Rule 3: Use generics (1.18+)

// Bad
func Sum(xs []any) int {
    total := 0
    for _, x := range xs { total += x.(int) }
    return total
}

// Good
func Sum[T int | float64](xs []T) T {
    var total T
    for _, x := range xs { total += x }
    return total
}

Best Practices

  1. Prefer concrete types — type-safety
  2. Use generics for Go 1.18+
  3. any instead of interface{} (modern style)
  4. Type assertion two-value — with ok
  5. Type switch — for multiple types
  6. Use reflect carefully — it reduces performance
  7. Documentation — document the accepted types

Edge Cases & Pitfalls

Pitfall 1: Nil any

var i any = nil
fmt.Println(i == nil)  // true

var p *int = nil
var j any = p
fmt.Println(j == nil)  // false! — type is present

Pitfall 2: Boxing

var x int = 42
var i any = x   // 42 is moved to the heap

Check with go build -gcflags='-m'.

Pitfall 3: Type assertion panic

var i any = 42
s := i.(string)   // PANIC

Use the two-value form.

Pitfall 4: Comparison panic

var i any = []int{1}
var j any = []int{1}
i == j   // PANIC — slice not comparable

Common Mistakes

Mistake Solution
any instead of type-safety Concrete type or generics
Type assertion single-value Two-value form
Boxing in hot path Generics
Slice/map comparison Custom equality

Common Misconceptions

1. "any should be used everywhere" False.

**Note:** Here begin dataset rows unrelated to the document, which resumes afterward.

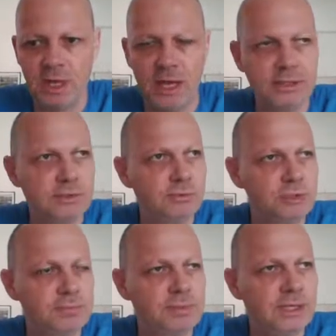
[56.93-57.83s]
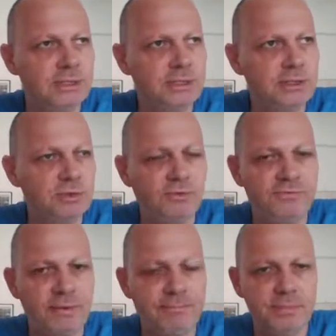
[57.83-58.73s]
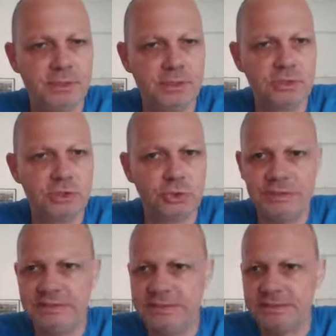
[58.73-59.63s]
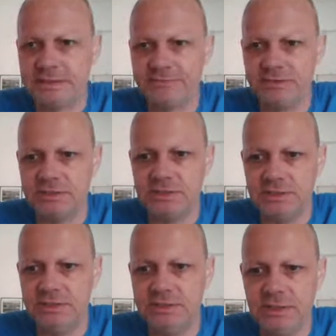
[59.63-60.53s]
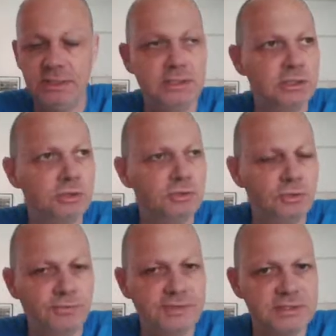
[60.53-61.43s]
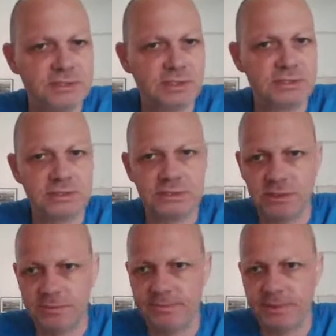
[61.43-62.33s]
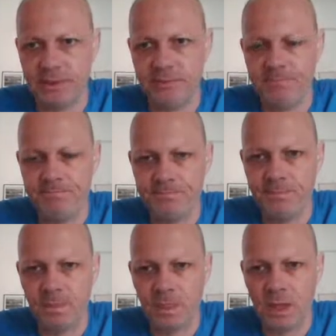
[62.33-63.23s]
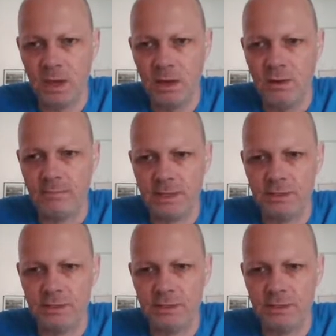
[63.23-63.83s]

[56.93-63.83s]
and it was played in November 2017 in Novi Sad, Serbia. My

Concrete types are always preferred. any is only for heterogeneous or dynamic data.

2. "any is the same as Java's Object" Partially. In Go you need to box/unbox (type assertion). In Java, methods come through inheritance.

3. "any differs from interface{}" False. any = interface{} — alias, the same.


Test

1. Difference between interface{} and any?

Answer: None. any is a Go 1.18+ alias.

2. Result of var i any = nil; i == nil?

Answer: true.

3. Result of var p *int = nil; var i any = p; i == nil?

Answer: false — type info is present.

4. The safe form of type assertion?

Answer: v, ok := i.(T).

5. Why does the empty interface accept any type?

Answer: Every type satisfies "0 methods".


Tricky Questions

Q1: Difference between []any and []int? Heterogeneous vs homogeneous. []any accepts various types, []int only int.

Q2: When does == on any panic? When the concrete type is non-comparable (slice, map, struct with such fields).

Q3: Choice between any and generics? Same algorithm + different types → generics. Heterogeneous collection → any.

Q4: How does fmt.Println use any? ...any variadic — accepts various types. Internally uses reflect.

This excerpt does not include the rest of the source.